一章 学食
皐月が行ってしまったのを目で見送って秋人に尋ねる。
「いいのか? 仮にも彼女だろう」
「正真正銘俺の彼女だよ。でも、買い物は辛いぜ・・・皐月の買い物の量半端じゃないし(食う量もだけど)、俺は完全な荷物持ちだからな」
そう言うと秋人はラーメンのスープを飲み干した。
お互いに恋人だと言ってはいるが、幼馴染みの僕にとっては恋人というより普通の友達同士にしかみえない。2人でいる時間より3人でいる時間の方がはるかに長い。

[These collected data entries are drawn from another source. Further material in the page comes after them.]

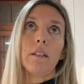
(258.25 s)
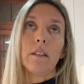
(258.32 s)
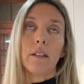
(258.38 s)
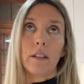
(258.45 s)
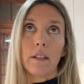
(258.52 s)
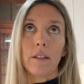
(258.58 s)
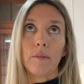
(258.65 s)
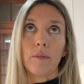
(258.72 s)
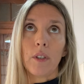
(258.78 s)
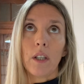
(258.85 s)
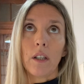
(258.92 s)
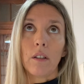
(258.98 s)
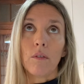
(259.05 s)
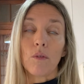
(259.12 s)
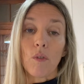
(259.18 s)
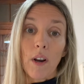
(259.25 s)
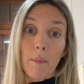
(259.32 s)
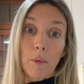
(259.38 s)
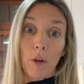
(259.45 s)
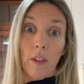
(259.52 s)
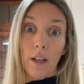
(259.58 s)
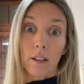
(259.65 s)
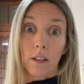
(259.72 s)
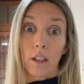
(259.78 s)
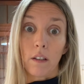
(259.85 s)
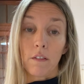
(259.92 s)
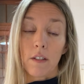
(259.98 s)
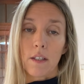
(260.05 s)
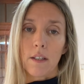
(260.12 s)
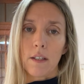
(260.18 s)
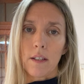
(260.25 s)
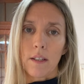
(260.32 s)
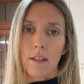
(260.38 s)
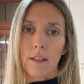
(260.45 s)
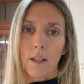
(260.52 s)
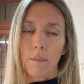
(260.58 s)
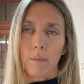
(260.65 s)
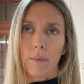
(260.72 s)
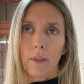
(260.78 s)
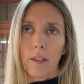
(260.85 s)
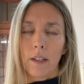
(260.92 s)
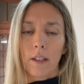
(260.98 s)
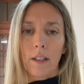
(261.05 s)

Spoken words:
the reproductive system,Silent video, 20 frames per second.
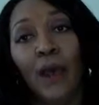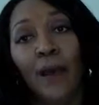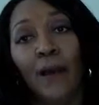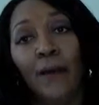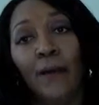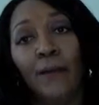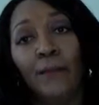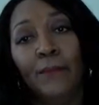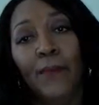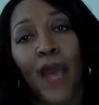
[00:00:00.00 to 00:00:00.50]

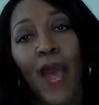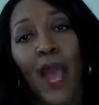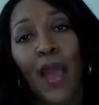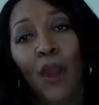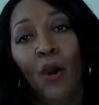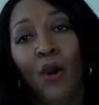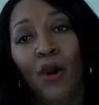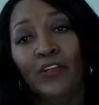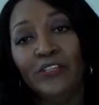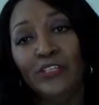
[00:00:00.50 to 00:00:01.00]

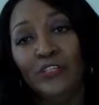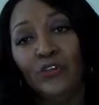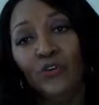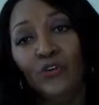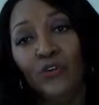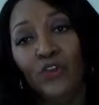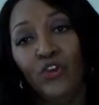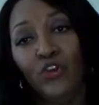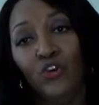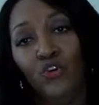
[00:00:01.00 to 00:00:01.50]
I
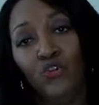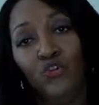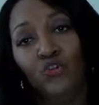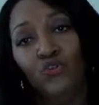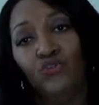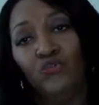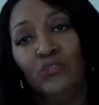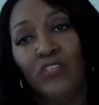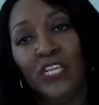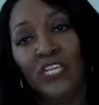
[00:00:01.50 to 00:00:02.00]
also
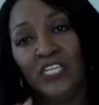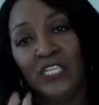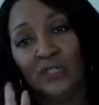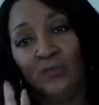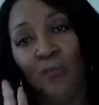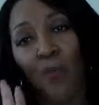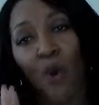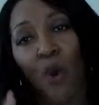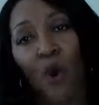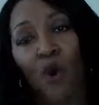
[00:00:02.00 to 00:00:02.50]
use in
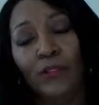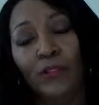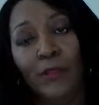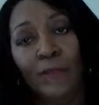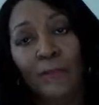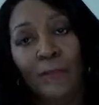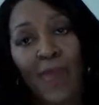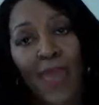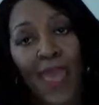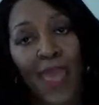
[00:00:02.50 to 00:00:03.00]
small
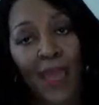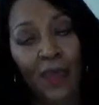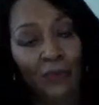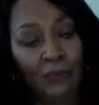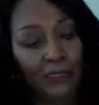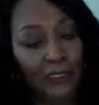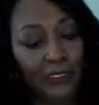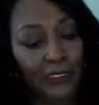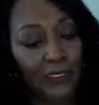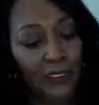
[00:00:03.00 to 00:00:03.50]

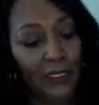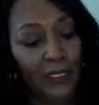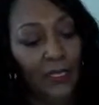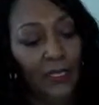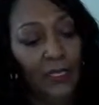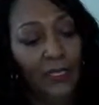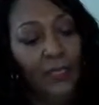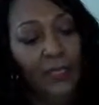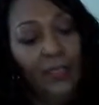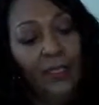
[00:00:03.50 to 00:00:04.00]
amounts
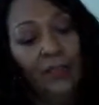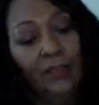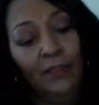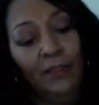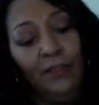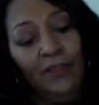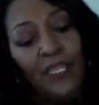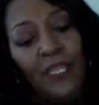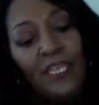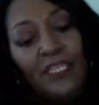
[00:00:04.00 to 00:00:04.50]

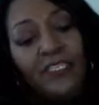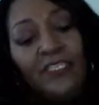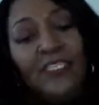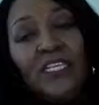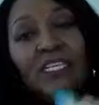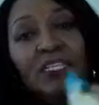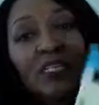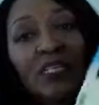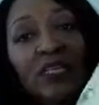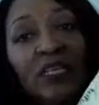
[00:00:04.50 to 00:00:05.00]
this.
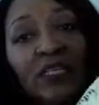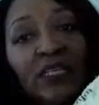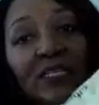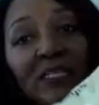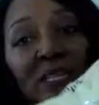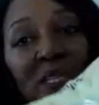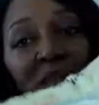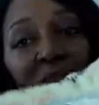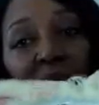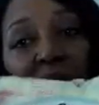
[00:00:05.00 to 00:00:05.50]
This
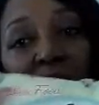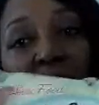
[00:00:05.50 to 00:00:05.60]
is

いつ頃付き合いだしたか境目は忘れたが、たしか秋人が「結婚を前提に・・・」みたいなプロポーズをしてきたらしい。
「そういえば秋人、お前は皐月のどこに惚れたんだ?」
秋人は急にそんな話を振られたので戸惑いをみせた。
「どこって・・まあ、あれだ・・・小さい頃から一緒にいるから俺のことわかってるっていうか、素で付き合えるっていうか、元を言うなら単純に皐月が俺の好みってだけだ」
という事らしい。聞いたこっちが、少々気はずかしく、皿に残っているトマトをつつく。
秋人もこの話を続けるつもりは無いらしい。話題を変えてきた。
「それはそれとして、お前の研究にちょっと興味があるんだ。どうせ週末も研究するんだろ?手伝うぜ」
親指で自分の胸を指差す仕草をしていた。
「そうか助かる。」
「そろそろ行こうぜ、早くトマト食っちまえよ」
秋人がにやついてる。
・・・トマトは嫌いだ。
これから先、水曜日に日替わり定食を食べることはないだろう。